Коммунизм, наверное, удалось бы построить только в том случае, если ради этого объединились бы все развитые страны или по крайней мере значительная их часть. Однако, к счастью, мировая революция не случилась ни в 1918 году, ни позднее. А в отдельно взятом социалистическом государстве (тем более унаследовавшем от Российской империи очень непростую специфику, которая была задана многими непреодолимыми условиями, включая географические и климатические) могло получиться лишь нечто весьма далекое от коммунизма. И это стало ясно еще в 1920-х годах.
Соответственно, «антигосударству» пришлось постепенно меняться и становиться более или менее традиционной державой. Этот процесс олицетворял Иосиф Сталин, который, называя вещи своими именами, довольно успешно предавал революцию и выхолащивал коммунистическую идею. Но, естественно, он не мог полностью отказаться от них, поскольку искренне считал себя большевиком и его легитимность основывалась на преемственности «делу Ленина». Новое поколение советских руководителей, выращенное Сталиным и не отягощенное революционным прошлым, в этом плане получило возможность действовать свободнее.
Упущенный шанс
Эволюцию часто представляют как некий сугубо плавный путь. На самом же деле, особенно когда мы говорим о социально-экономическом строе и политической системе, эволюция немыслима без скачков, причем рукотворных. В 1970-х было необходимо провести масштабную ревизию советского проекта, в том числе раз и навсегда отбросить марксистско-ленинскую догматику с ее примитивным прогрессизмом, и реформировать социалистическое плановое хозяйство. Тем более что, с одной стороны, СССР к тому времени следом за капиталистическими странами взялся строить «общество потребления», а с другой – на Союз пролился дождь нефтедолларов, что позволяло компенсировать многие издержки.

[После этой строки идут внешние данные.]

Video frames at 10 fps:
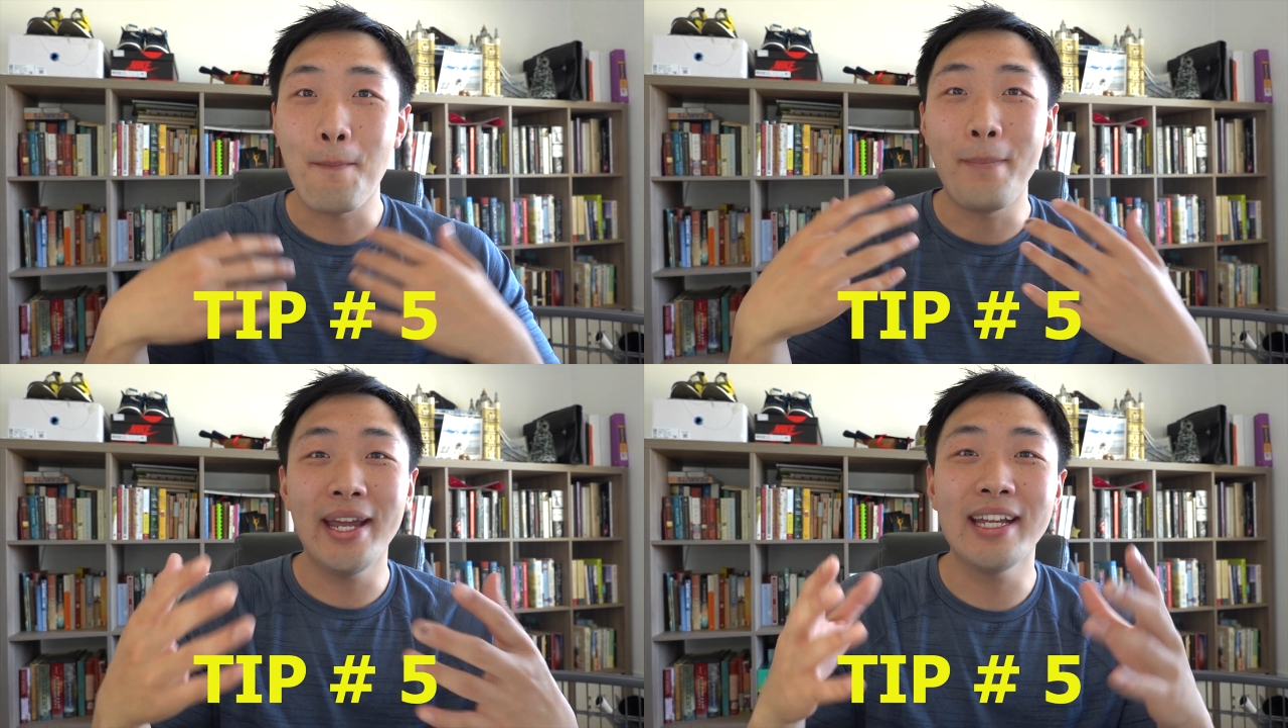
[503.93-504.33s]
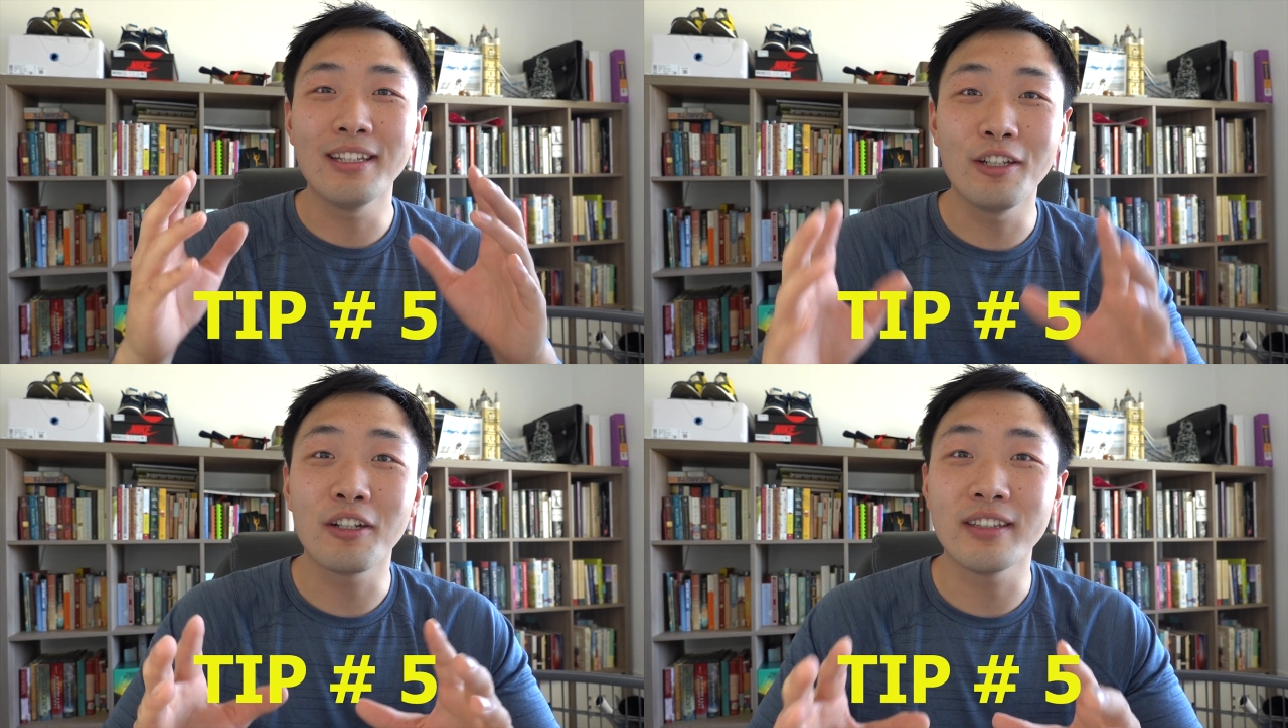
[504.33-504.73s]
make it
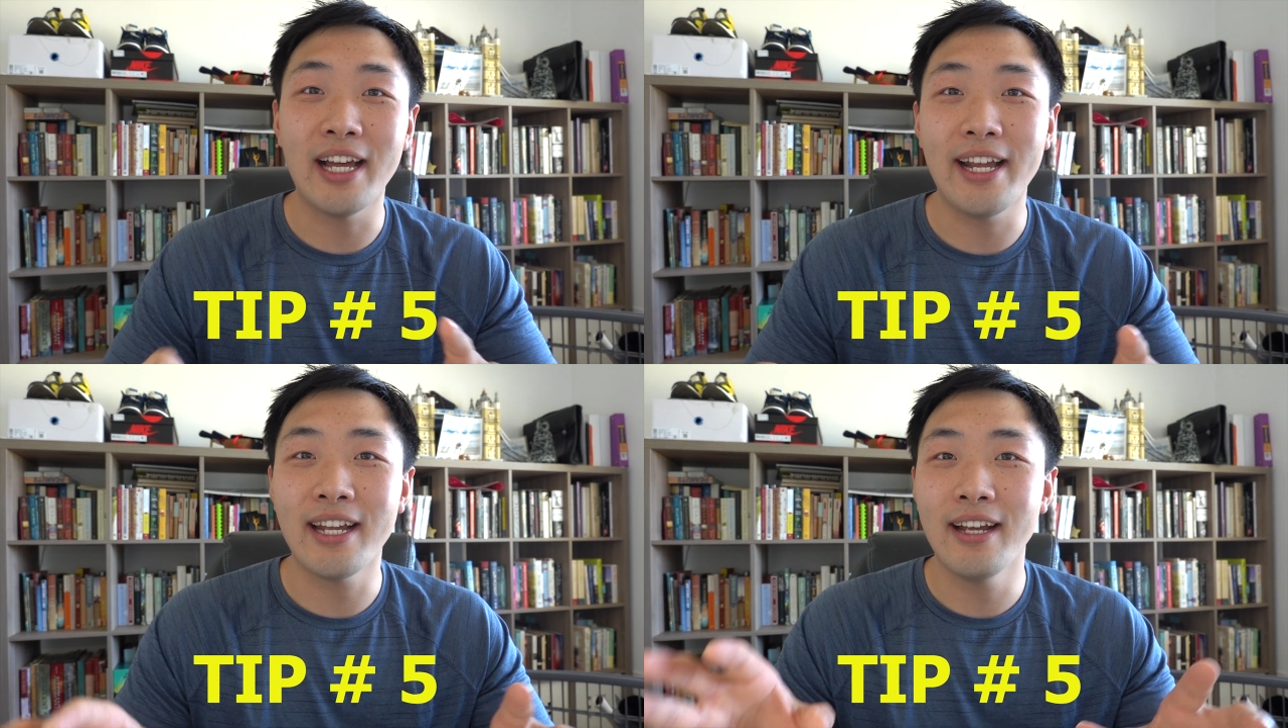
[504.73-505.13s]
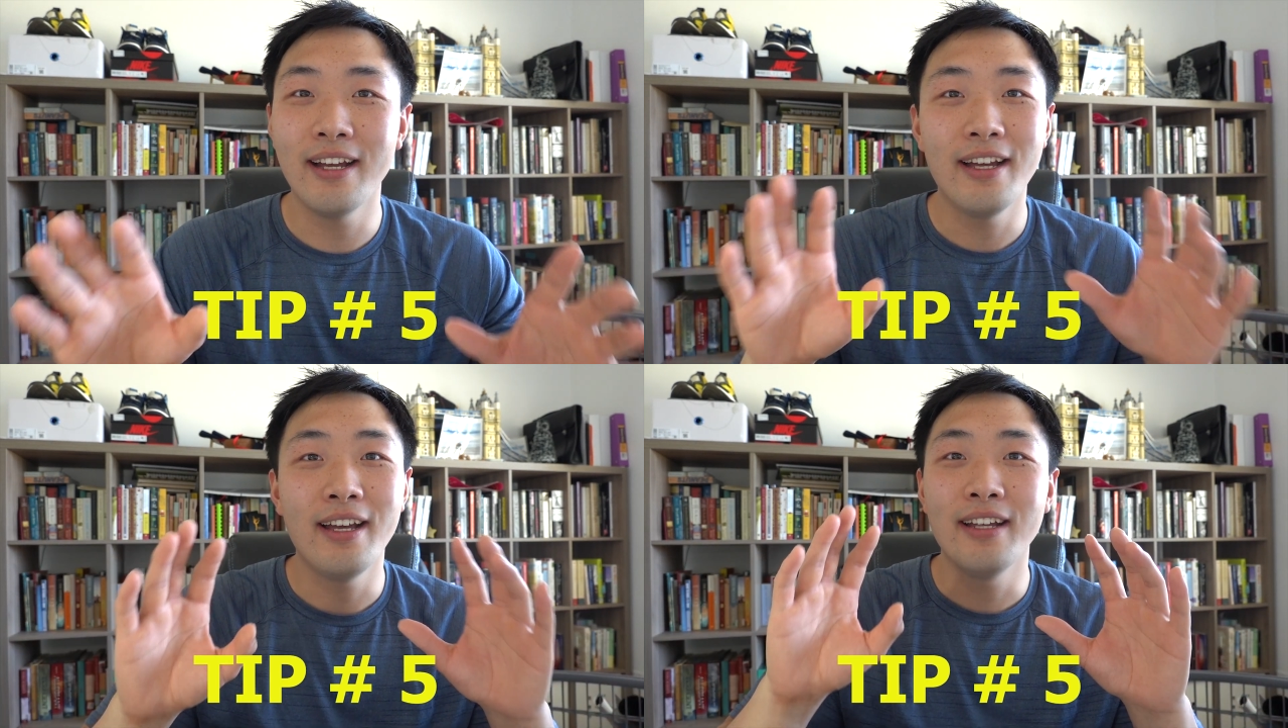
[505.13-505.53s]
look like
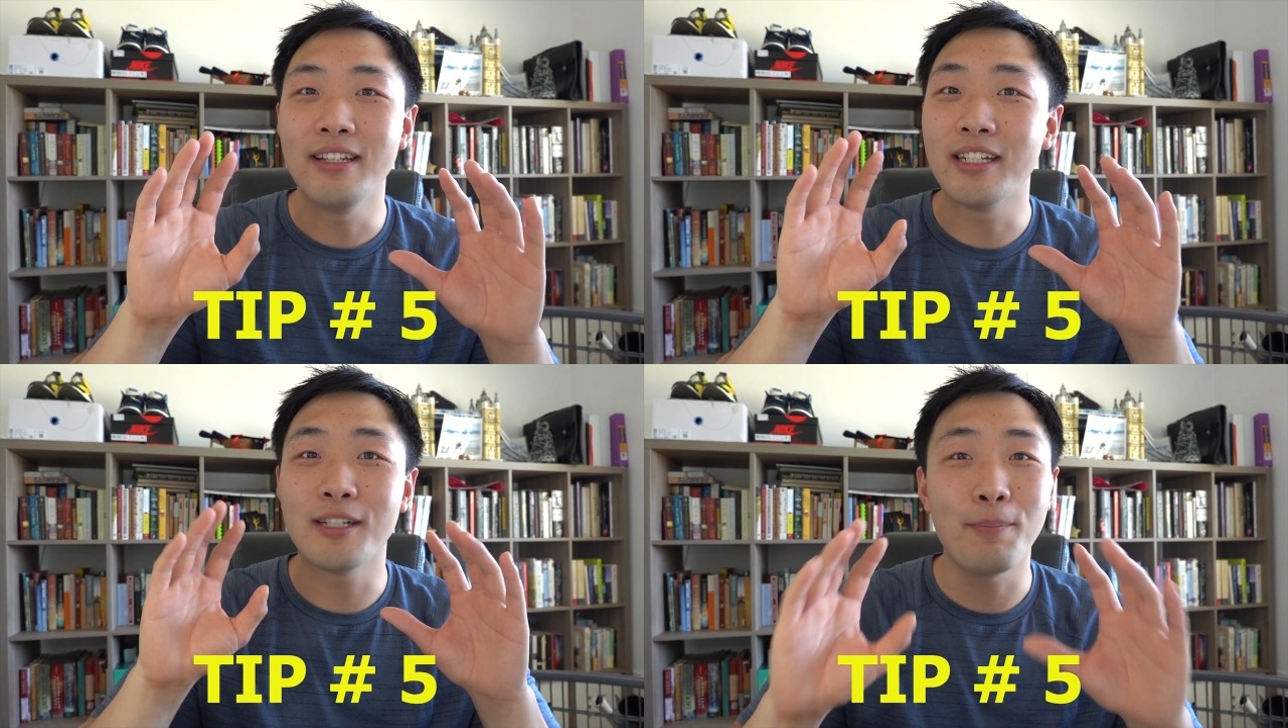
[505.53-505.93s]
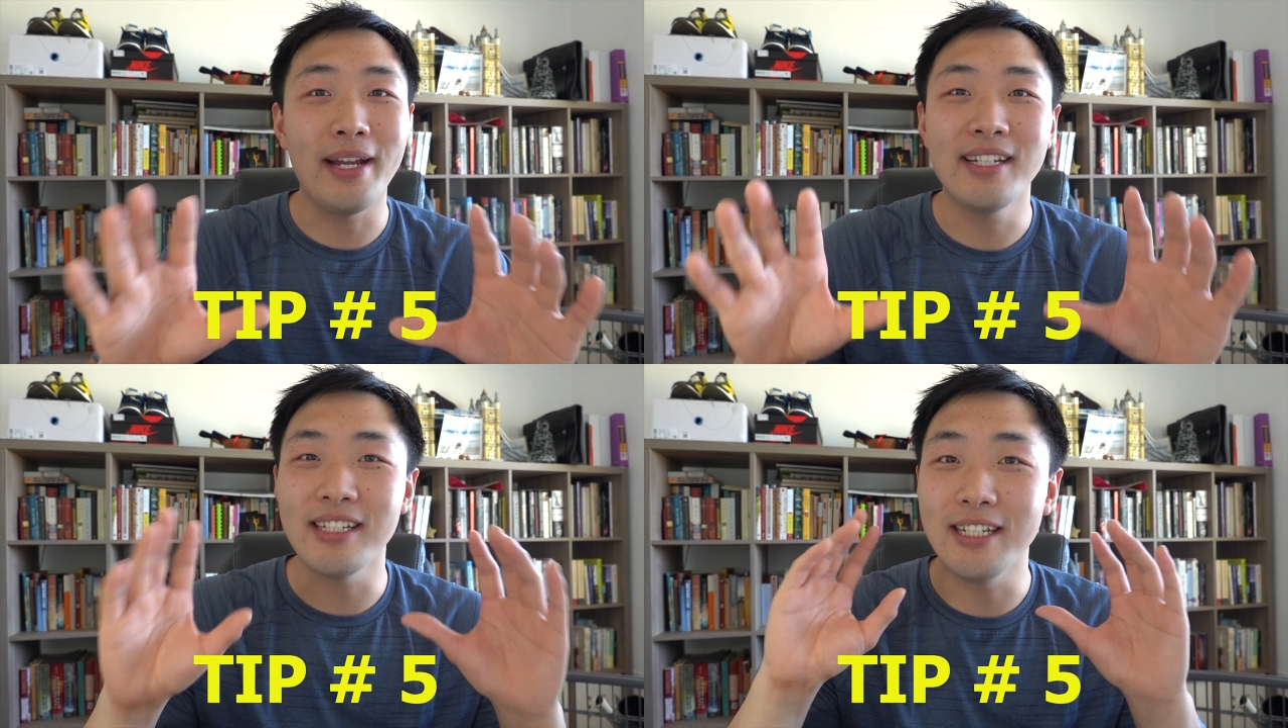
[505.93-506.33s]
the
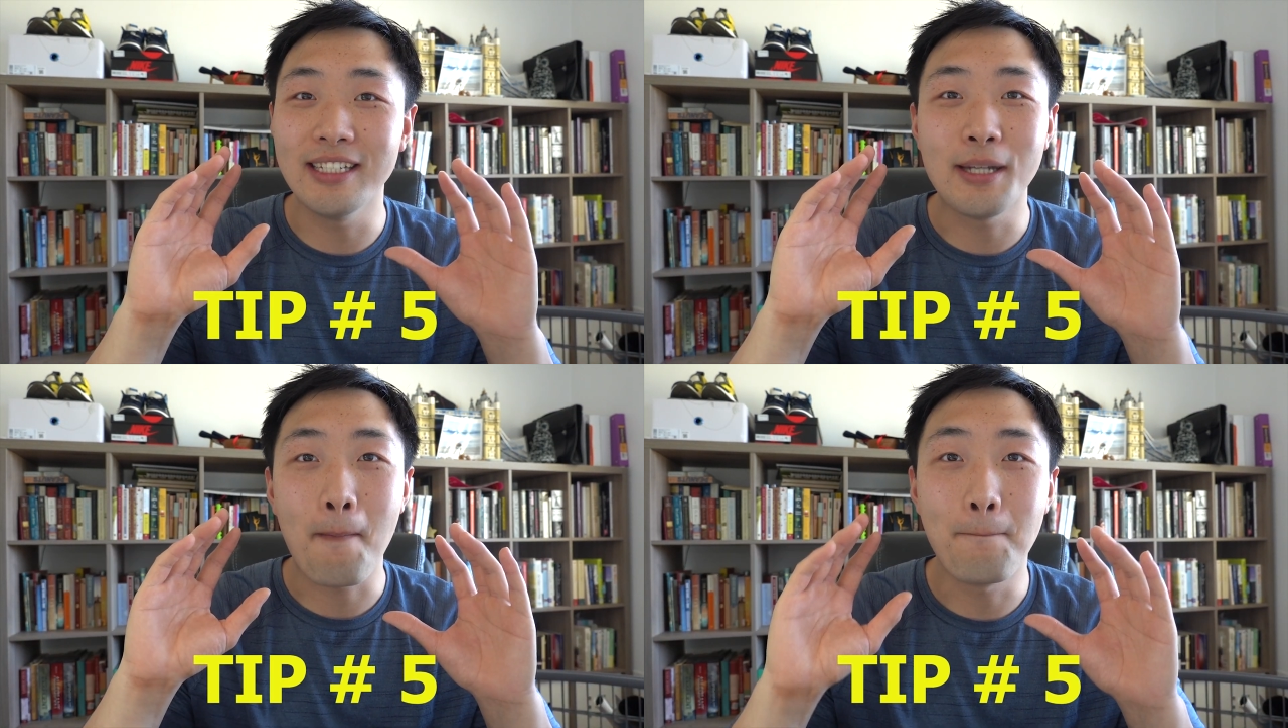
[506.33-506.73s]
space is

Еще в конце 1960-х в идеологический оборот запустили концепцию «развитого социалистического общества», фактически перечеркнувшую провозглашенный Никитой Хрущевым план ускоренного построения коммунизма к 1980 году. Однако в общем и целом ревизия не состоялась. Даже вполне «невинные» косыгинские реформы были свернуты.
Невозможно не сокрушаться по этому поводу. Но нужно также учитывать, что «коллективный Брежнев» и те советские поколения, которые он представлял, приобрели устойчивую аллергию на любой радикализм и считали стабильность и покой самоценными явлениями. Стоит, пожалуй, понять людей, переживших в молодости и коллективизацию, и Большой террор, прошедших горнило мировой войны, намучившихся от безумных шараханий Хрущева. Свою деструктивную роль сыграла, конечно, и попытка антисоциалистического переворота в Чехословакии.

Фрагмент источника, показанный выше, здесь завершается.